One oddity of statistical analysis is that the size of the universe is generally unimportant past a certain N size. So the state polls, as long as they have 400+ respondents, are not generally less accurate (and likely more so) than national surveys.
Looking at the national polling numbers is, by the simplest of notions, nothing more than idle chatter. Why? Winning the popular vote doesn’t get you a cup of coffee. (Right, Senator Gore?)

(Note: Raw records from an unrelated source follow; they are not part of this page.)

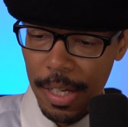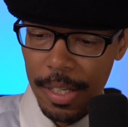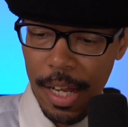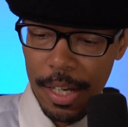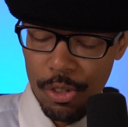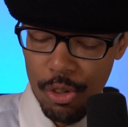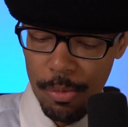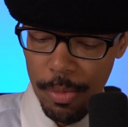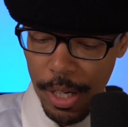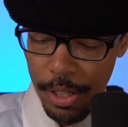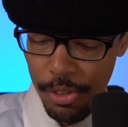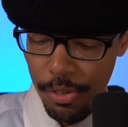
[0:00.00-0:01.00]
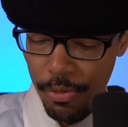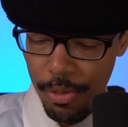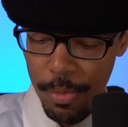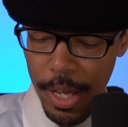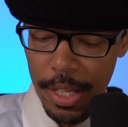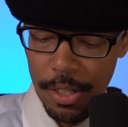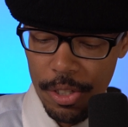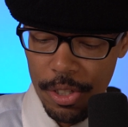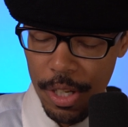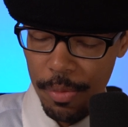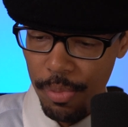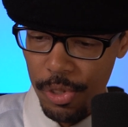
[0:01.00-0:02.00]
not too much, from 8 to
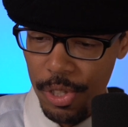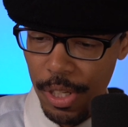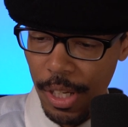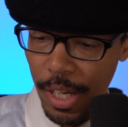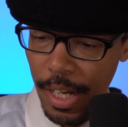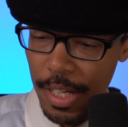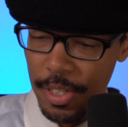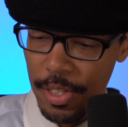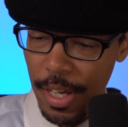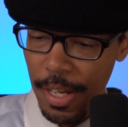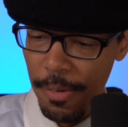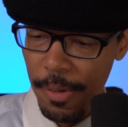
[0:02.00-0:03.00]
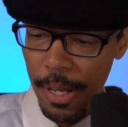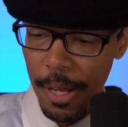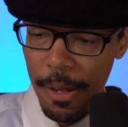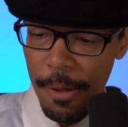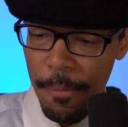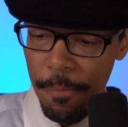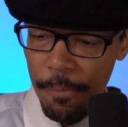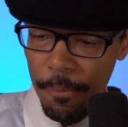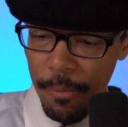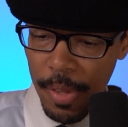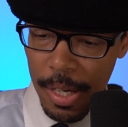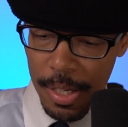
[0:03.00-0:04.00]
10%, like I said.
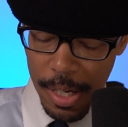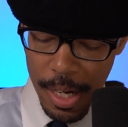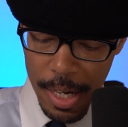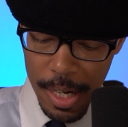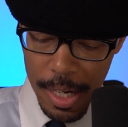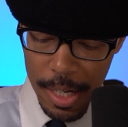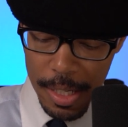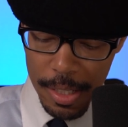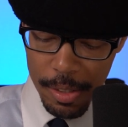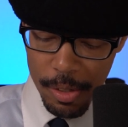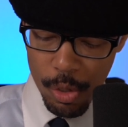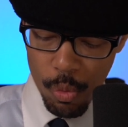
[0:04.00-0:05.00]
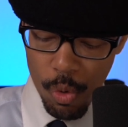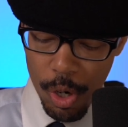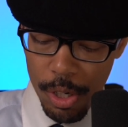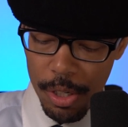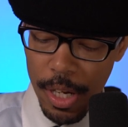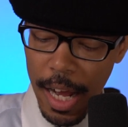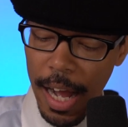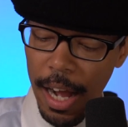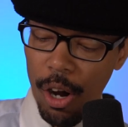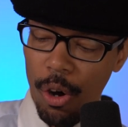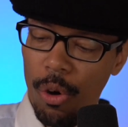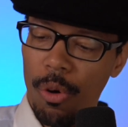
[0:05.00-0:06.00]
The word
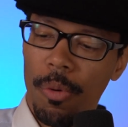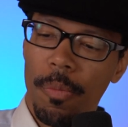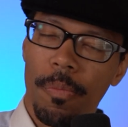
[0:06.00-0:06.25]
owl.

Looking at the state polls in aggregate will give you a very good idea of what’s going to happen. If you have an irrational fear of numbers (you shouldn’t be this far down this thread, for one), just read where the campaigns are directing their resources over these last few days. That will tell you what’s in play and what isn’t.
Ohio: no
Iowa: yes
Florida: yes
New Hampshire: no
Wisconsin:yes
Pennsylvania: no
So glad that I stumbled onto this site. Johnny O has it down pat. The potential for sampling errors in statewide polls is so great as to make the “results” of said polling nothing more than TV fodder. Further on robo-polling, who listens to the machine and answers those questions anyway??? PLEA FOR SANITY: Please let this election be over soon.
Electoral College Update 33
Bush 290, Kerry 248 electoral votes. In this latest projection, based on averages of all state-by-state polls within the last 14 days, Hawaii, Minnesota, New Mexico, and Wisconsin have shifted to Bush since last week.